A major fact is the discovery of a murdered songbird–the only element of pleasure in the household (Makowsky 82). They also feel very guilty because they did not try to help Mrs. Wright with their friendship. Mrs. Hale cries, “Oh, I wish I’d come over here once in a while! That was a crime! That was a crime! Who’s going to punish that?” (Glaspell). In the end, the men, in their attention to “important” matters, have missed the explanation of the crime, and the women, bonded by their sympathy and understanding, do not reveal it. As Ozieblo observed, “Although Glaspell never again used female bonding as the main theme of a play, it surfaces in Bernice and is significant in the later Alison’s House” (Glaspell). The action of this one-act play is set in a kitchen and domestic details are important in the setting and the action. Also the servant Jean kills Miss Julie’s finch which causes her to reveal her intense hatred for him. Glaspell makes the murdered songbird an element that leads to Mrs. Wright’s murder of her husband (Demastes 63).

The final deception

Since they can do nothing to change the sexist attitude of these self-important men, Mrs. Hale and Mrs. Peters must seek justice, paradoxically, by going against the law. Their final deception, the act of hiding the dead canary, not only strikes back against John Wright for his cruelty but also serves as retaliation against their own husbands’ derisive sarcasm, unfairly directed at the domestic work women do serve the very men who laugh at them (Makowsky 99). Tracing evidence that the women find and the men ignore, students will enjoy probing verbal ironies which critique gender stereotyping (“Men’s hands aren’t as clean as they might be”; “what would we do without the ladies” Glaspell]; situational irony as expressed within the play’s title; the ultimate irony (and creativity) in the way John Wright was murdered and in Mrs.
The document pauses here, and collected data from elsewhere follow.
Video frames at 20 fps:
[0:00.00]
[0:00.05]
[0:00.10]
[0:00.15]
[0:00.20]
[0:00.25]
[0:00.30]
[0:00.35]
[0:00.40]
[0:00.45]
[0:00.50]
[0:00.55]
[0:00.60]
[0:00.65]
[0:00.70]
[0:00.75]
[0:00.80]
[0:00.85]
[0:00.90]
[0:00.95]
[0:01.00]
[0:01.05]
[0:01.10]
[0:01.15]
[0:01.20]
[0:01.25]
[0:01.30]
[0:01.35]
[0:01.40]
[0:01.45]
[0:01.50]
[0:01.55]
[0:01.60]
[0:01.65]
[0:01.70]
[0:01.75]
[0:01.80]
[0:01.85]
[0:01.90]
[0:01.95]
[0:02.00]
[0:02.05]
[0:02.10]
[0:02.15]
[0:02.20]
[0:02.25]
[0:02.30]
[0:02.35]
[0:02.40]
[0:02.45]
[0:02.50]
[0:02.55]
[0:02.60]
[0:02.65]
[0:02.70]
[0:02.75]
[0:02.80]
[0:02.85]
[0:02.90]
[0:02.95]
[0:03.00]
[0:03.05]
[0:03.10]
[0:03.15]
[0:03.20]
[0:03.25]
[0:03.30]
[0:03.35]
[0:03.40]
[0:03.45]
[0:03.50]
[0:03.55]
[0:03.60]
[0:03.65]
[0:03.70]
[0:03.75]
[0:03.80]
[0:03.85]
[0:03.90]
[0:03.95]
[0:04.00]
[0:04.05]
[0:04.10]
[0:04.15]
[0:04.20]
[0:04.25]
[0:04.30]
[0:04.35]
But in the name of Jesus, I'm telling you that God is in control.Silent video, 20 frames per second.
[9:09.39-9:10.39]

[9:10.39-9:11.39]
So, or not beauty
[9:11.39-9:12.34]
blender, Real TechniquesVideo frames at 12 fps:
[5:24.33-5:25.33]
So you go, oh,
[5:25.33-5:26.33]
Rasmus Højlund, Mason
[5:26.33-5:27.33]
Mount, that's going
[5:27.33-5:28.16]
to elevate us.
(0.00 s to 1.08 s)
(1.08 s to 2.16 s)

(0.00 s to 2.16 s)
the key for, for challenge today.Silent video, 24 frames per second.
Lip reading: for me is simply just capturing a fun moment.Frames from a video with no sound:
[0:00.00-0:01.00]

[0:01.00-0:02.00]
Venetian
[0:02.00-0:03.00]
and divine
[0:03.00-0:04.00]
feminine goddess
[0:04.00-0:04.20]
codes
Hale’s decisive last line: “We call it—knot it, Mr. Henderson” (Glaspell).

Much can be made of Mrs. Hale’s ironic final rejoinder. Knotting refers to the quilting skill that Minnie Wright put to use in killing her husband: her reaction, through “women’s work,” to his strangulation of her true desires, and, of course, his strangulating the extension of that once-lively self. Also, knotting symbolizes the seditious, binding connection among the three women. Finally, students can appreciate the clever irony in Mrs. Hale’s seemingly honest, straightforward response to the County Attorney’s repeated, facetious question (“Well, ladies, have you decided if she was going to quilt it or knot it” Glaspell). Taking advantage of his low expectations for women’s intelligence, Mrs. Hale masks the two women’s physical cover-up of evidence, thus ensuring Mrs. Wright’s protection (Crocker 1996).

Summary

In sum, Glaspell portrays that women and men typically perceive what is right and wrong differently. Slowly stitching together the story of spouse abuse behind this murder, Mrs. Hale and Mrs. Peters realize the subversive power of their knowledge precisely because it remains devalued by the men. Ironies in this play abound and are thematically linked to all that the women know and do which the men cannot understand.

References

Crocker, L. Studies in Liminality: A Review of Critical Commentary on Glaspell’s Trifles. 1996. Web.

Demastes, W.W. Realism and the American Dramatic Tradition. University of Alabama Press, 1996.

Glaspell, S. Trifles. 2008. Web.

Maillakais, M. A Woman’s Place: Literary BackgroMakowsky, V. Susan Glaspell’s Century of American Women: A Critical Interpretation of Her Work. Oxford University Press, 1993.